[Dataset content — start]
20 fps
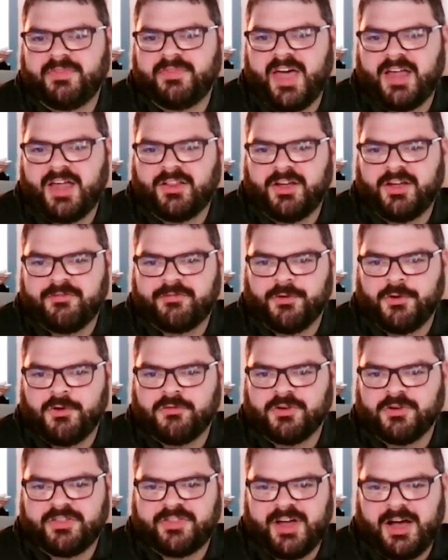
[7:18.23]
that life
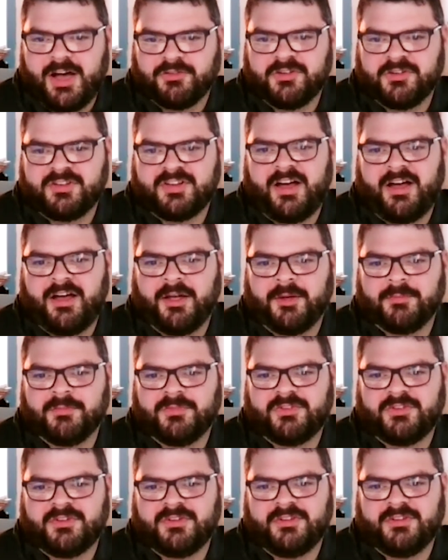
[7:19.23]
over 1,000
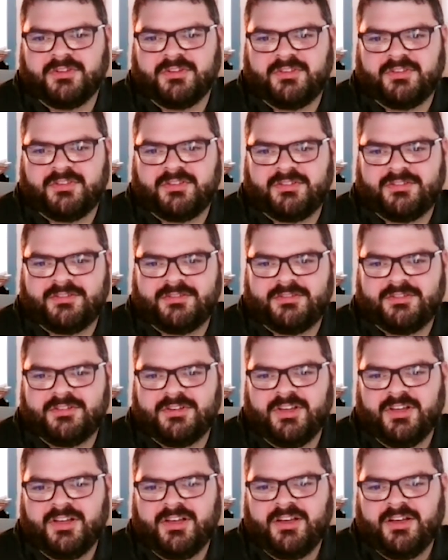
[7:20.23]
times
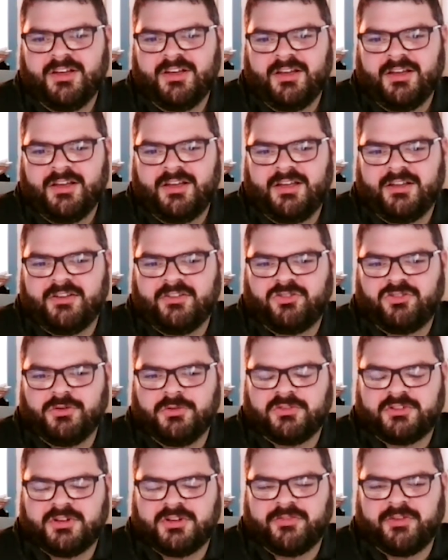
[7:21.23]
and
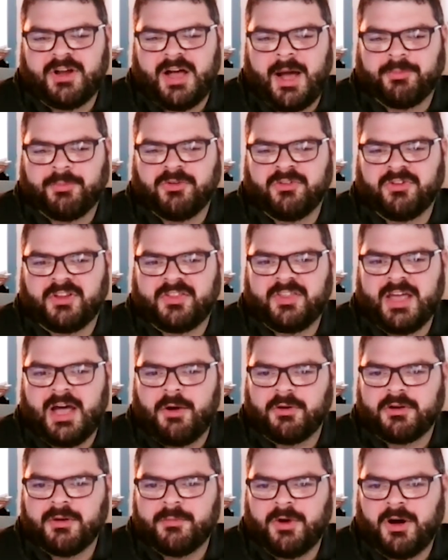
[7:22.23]
choose different options, like the
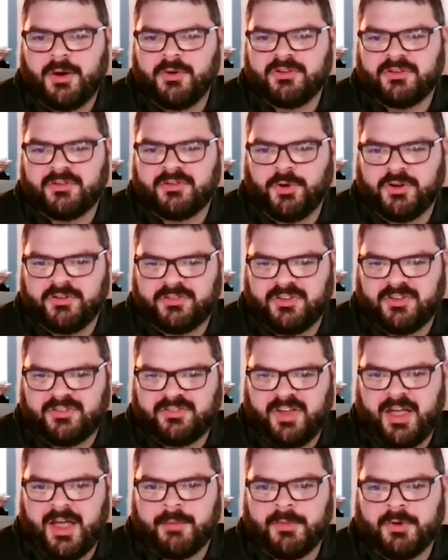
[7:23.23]
outcome always was the
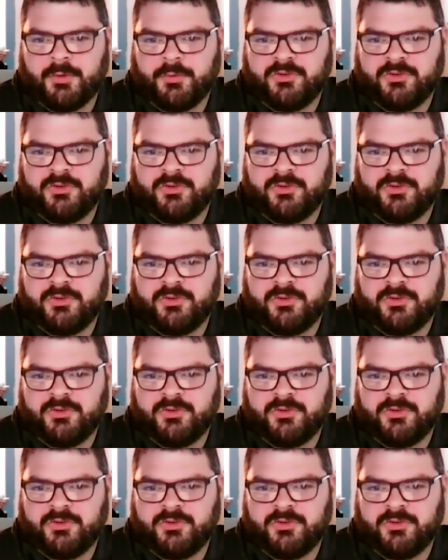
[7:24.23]
same.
[Dataset content — finish]
» **Instructions for the task**
Repeat the material line for line. Pictures stay out of the copy.

» **Finished exercise**
20 fps
[7:18.23]
that life
[7:19.23]
over 1,000
[7:20.23]
times
[7:21.23]
and
[7:22.23]
choose different options, like the
[7:23.23]
outcome always was the
[7:24.23]
same.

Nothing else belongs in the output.